[Opening Information given section]

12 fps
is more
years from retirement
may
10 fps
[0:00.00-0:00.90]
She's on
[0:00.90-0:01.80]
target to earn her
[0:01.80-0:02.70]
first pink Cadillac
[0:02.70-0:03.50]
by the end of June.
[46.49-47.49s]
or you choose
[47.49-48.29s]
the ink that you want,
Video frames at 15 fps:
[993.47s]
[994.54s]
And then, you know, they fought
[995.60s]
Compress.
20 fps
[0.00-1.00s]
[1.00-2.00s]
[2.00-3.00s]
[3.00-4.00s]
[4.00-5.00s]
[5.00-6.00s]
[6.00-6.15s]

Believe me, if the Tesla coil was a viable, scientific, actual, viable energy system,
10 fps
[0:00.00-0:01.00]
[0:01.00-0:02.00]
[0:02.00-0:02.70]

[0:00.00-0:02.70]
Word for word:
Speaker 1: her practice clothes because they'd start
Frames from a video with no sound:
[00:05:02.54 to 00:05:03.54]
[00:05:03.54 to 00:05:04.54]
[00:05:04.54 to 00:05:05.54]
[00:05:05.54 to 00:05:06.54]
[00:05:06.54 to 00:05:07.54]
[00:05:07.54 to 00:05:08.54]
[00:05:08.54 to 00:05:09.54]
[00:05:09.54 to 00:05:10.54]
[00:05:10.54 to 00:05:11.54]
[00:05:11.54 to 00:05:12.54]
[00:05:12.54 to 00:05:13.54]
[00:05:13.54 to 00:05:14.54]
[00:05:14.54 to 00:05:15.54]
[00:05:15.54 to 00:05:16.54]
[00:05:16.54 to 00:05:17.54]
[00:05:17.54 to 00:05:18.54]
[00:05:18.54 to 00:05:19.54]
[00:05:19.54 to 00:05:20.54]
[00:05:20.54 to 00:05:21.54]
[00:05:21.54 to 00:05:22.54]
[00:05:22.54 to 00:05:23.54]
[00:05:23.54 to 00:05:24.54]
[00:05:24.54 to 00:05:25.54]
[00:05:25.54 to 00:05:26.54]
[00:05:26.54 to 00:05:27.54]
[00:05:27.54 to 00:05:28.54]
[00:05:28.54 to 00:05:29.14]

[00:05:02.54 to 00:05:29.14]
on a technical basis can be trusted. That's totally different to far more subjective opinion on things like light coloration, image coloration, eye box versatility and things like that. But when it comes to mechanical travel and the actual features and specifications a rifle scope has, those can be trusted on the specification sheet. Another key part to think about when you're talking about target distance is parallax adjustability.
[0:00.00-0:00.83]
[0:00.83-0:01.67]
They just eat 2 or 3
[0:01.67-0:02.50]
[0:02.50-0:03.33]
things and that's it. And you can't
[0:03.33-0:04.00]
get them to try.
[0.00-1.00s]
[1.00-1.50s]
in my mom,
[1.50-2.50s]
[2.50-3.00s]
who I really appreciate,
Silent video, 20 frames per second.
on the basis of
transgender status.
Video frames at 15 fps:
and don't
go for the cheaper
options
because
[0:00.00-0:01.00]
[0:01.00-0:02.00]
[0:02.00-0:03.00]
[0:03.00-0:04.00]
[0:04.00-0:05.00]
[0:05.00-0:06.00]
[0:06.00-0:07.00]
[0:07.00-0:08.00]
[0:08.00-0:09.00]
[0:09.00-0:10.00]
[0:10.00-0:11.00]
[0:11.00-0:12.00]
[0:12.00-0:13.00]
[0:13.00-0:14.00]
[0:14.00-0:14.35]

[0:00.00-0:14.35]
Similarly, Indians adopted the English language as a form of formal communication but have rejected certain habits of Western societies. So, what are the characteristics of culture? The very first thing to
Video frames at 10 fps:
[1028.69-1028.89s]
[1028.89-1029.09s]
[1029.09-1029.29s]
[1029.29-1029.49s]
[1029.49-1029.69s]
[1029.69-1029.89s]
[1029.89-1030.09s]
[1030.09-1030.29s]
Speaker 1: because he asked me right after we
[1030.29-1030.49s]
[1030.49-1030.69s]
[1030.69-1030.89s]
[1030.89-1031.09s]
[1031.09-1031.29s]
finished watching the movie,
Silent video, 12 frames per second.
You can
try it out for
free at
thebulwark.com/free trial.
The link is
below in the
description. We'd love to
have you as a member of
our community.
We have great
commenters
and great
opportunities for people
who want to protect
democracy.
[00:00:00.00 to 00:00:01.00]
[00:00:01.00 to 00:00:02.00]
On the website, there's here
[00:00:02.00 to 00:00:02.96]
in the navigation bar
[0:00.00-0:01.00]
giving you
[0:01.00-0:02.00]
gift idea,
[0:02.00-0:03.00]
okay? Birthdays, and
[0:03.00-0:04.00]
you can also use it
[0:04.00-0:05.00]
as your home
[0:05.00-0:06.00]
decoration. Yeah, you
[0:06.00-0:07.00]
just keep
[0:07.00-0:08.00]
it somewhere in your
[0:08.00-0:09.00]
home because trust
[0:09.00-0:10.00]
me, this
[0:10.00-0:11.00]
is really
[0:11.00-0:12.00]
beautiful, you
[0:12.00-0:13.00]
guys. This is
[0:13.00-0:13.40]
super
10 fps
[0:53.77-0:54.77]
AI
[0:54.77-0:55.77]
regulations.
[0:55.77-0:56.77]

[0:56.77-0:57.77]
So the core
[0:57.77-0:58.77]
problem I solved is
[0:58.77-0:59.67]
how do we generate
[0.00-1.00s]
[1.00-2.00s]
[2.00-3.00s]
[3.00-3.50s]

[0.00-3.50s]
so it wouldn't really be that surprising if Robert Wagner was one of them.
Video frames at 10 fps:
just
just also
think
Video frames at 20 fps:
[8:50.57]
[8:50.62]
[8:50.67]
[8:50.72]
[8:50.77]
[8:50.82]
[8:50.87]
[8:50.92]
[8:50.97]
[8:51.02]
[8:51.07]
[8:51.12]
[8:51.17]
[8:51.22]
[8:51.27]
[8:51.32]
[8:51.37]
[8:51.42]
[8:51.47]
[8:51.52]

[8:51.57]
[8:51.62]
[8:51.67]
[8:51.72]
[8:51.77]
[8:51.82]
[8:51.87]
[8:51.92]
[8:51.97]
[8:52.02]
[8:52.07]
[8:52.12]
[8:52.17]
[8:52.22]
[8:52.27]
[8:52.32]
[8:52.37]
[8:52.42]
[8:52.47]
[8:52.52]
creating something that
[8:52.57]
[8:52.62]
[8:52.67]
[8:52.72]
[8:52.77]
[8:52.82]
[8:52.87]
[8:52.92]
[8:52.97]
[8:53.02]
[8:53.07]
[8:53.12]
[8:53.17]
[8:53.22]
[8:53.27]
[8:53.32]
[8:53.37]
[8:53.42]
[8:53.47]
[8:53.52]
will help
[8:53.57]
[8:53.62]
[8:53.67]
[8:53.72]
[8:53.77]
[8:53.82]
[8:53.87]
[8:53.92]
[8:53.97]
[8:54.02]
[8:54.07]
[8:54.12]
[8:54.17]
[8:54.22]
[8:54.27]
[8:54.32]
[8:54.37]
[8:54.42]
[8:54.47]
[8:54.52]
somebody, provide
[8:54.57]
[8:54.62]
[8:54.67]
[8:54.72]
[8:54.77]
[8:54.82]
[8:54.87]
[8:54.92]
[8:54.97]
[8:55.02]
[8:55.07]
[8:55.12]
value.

[Closing Information given section]

* **What is expected**:
In full and without deviation, reproduce the entries above.

* **Your response**:
12 fps
is more
years from retirement
may
10 fps
[0:00.00-0:00.90]
She's on
[0:00.90-0:01.80]
target to earn her
[0:01.80-0:02.70]
first pink Cadillac
[0:02.70-0:03.50]
by the end of June.
[46.49-47.49s]
or you choose
[47.49-48.29s]
the ink that you want,
Video frames at 15 fps:
[993.47s]
[994.54s]
And then, you know, they fought
[995.60s]
Compress.
20 fps
[0.00-1.00s]
[1.00-2.00s]
[2.00-3.00s]
[3.00-4.00s]
[4.00-5.00s]
[5.00-6.00s]
[6.00-6.15s]

Believe me, if the Tesla coil was a viable, scientific, actual, viable energy system,
10 fps
[0:00.00-0:01.00]
[0:01.00-0:02.00]
[0:02.00-0:02.70]

[0:00.00-0:02.70]
Word for word:
Speaker 1: her practice clothes because they'd start
Frames from a video with no sound:
[00:05:02.54 to 00:05:03.54]
[00:05:03.54 to 00:05:04.54]
[00:05:04.54 to 00:05:05.54]
[00:05:05.54 to 00:05:06.54]
[00:05:06.54 to 00:05:07.54]
[00:05:07.54 to 00:05:08.54]
[00:05:08.54 to 00:05:09.54]
[00:05:09.54 to 00:05:10.54]
[00:05:10.54 to 00:05:11.54]
[00:05:11.54 to 00:05:12.54]
[00:05:12.54 to 00:05:13.54]
[00:05:13.54 to 00:05:14.54]
[00:05:14.54 to 00:05:15.54]
[00:05:15.54 to 00:05:16.54]
[00:05:16.54 to 00:05:17.54]
[00:05:17.54 to 00:05:18.54]
[00:05:18.54 to 00:05:19.54]
[00:05:19.54 to 00:05:20.54]
[00:05:20.54 to 00:05:21.54]
[00:05:21.54 to 00:05:22.54]
[00:05:22.54 to 00:05:23.54]
[00:05:23.54 to 00:05:24.54]
[00:05:24.54 to 00:05:25.54]
[00:05:25.54 to 00:05:26.54]
[00:05:26.54 to 00:05:27.54]
[00:05:27.54 to 00:05:28.54]
[00:05:28.54 to 00:05:29.14]

[00:05:02.54 to 00:05:29.14]
on a technical basis can be trusted. That's totally different to far more subjective opinion on things like light coloration, image coloration, eye box versatility and things like that. But when it comes to mechanical travel and the actual features and specifications a rifle scope has, those can be trusted on the specification sheet. Another key part to think about when you're talking about target distance is parallax adjustability.
[0:00.00-0:00.83]
[0:00.83-0:01.67]
They just eat 2 or 3
[0:01.67-0:02.50]
[0:02.50-0:03.33]
things and that's it. And you can't
[0:03.33-0:04.00]
get them to try.
[0.00-1.00s]
[1.00-1.50s]
in my mom,
[1.50-2.50s]
[2.50-3.00s]
who I really appreciate,
Silent video, 20 frames per second.
on the basis of
transgender status.
Video frames at 15 fps:
and don't
go for the cheaper
options
because
[0:00.00-0:01.00]
[0:01.00-0:02.00]
[0:02.00-0:03.00]
[0:03.00-0:04.00]
[0:04.00-0:05.00]
[0:05.00-0:06.00]
[0:06.00-0:07.00]
[0:07.00-0:08.00]
[0:08.00-0:09.00]
[0:09.00-0:10.00]
[0:10.00-0:11.00]
[0:11.00-0:12.00]
[0:12.00-0:13.00]
[0:13.00-0:14.00]
[0:14.00-0:14.35]

[0:00.00-0:14.35]
Similarly, Indians adopted the English language as a form of formal communication but have rejected certain habits of Western societies. So, what are the characteristics of culture? The very first thing to
Video frames at 10 fps:
[1028.69-1028.89s]
[1028.89-1029.09s]
[1029.09-1029.29s]
[1029.29-1029.49s]
[1029.49-1029.69s]
[1029.69-1029.89s]
[1029.89-1030.09s]
[1030.09-1030.29s]
Speaker 1: because he asked me right after we
[1030.29-1030.49s]
[1030.49-1030.69s]
[1030.69-1030.89s]
[1030.89-1031.09s]
[1031.09-1031.29s]
finished watching the movie,
Silent video, 12 frames per second.
You can
try it out for
free at
thebulwark.com/free trial.
The link is
below in the
description. We'd love to
have you as a member of
our community.
We have great
commenters
and great
opportunities for people
who want to protect
democracy.
[00:00:00.00 to 00:00:01.00]
[00:00:01.00 to 00:00:02.00]
On the website, there's here
[00:00:02.00 to 00:00:02.96]
in the navigation bar
[0:00.00-0:01.00]
giving you
[0:01.00-0:02.00]
gift idea,
[0:02.00-0:03.00]
okay? Birthdays, and
[0:03.00-0:04.00]
you can also use it
[0:04.00-0:05.00]
as your home
[0:05.00-0:06.00]
decoration. Yeah, you
[0:06.00-0:07.00]
just keep
[0:07.00-0:08.00]
it somewhere in your
[0:08.00-0:09.00]
home because trust
[0:09.00-0:10.00]
me, this
[0:10.00-0:11.00]
is really
[0:11.00-0:12.00]
beautiful, you
[0:12.00-0:13.00]
guys. This is
[0:13.00-0:13.40]
super
10 fps
[0:53.77-0:54.77]
AI
[0:54.77-0:55.77]
regulations.
[0:55.77-0:56.77]

[0:56.77-0:57.77]
So the core
[0:57.77-0:58.77]
problem I solved is
[0:58.77-0:59.67]
how do we generate
[0.00-1.00s]
[1.00-2.00s]
[2.00-3.00s]
[3.00-3.50s]

[0.00-3.50s]
so it wouldn't really be that surprising if Robert Wagner was one of them.
Video frames at 10 fps:
just
just also
think
Video frames at 20 fps:
[8:50.57]
[8:50.62]
[8:50.67]
[8:50.72]
[8:50.77]
[8:50.82]
[8:50.87]
[8:50.92]
[8:50.97]
[8:51.02]
[8:51.07]
[8:51.12]
[8:51.17]
[8:51.22]
[8:51.27]
[8:51.32]
[8:51.37]
[8:51.42]
[8:51.47]
[8:51.52]

[8:51.57]
[8:51.62]
[8:51.67]
[8:51.72]
[8:51.77]
[8:51.82]
[8:51.87]
[8:51.92]
[8:51.97]
[8:52.02]
[8:52.07]
[8:52.12]
[8:52.17]
[8:52.22]
[8:52.27]
[8:52.32]
[8:52.37]
[8:52.42]
[8:52.47]
[8:52.52]
creating something that
[8:52.57]
[8:52.62]
[8:52.67]
[8:52.72]
[8:52.77]
[8:52.82]
[8:52.87]
[8:52.92]
[8:52.97]
[8:53.02]
[8:53.07]
[8:53.12]
[8:53.17]
[8:53.22]
[8:53.27]
[8:53.32]
[8:53.37]
[8:53.42]
[8:53.47]
[8:53.52]
will help
[8:53.57]
[8:53.62]
[8:53.67]
[8:53.72]
[8:53.77]
[8:53.82]
[8:53.87]
[8:53.92]
[8:53.97]
[8:54.02]
[8:54.07]
[8:54.12]
[8:54.17]
[8:54.22]
[8:54.27]
[8:54.32]
[8:54.37]
[8:54.42]
[8:54.47]
[8:54.52]
somebody, provide
[8:54.57]
[8:54.62]
[8:54.67]
[8:54.72]
[8:54.77]
[8:54.82]
[8:54.87]
[8:54.92]
[8:54.97]
[8:55.02]
[8:55.07]
[8:55.12]
value.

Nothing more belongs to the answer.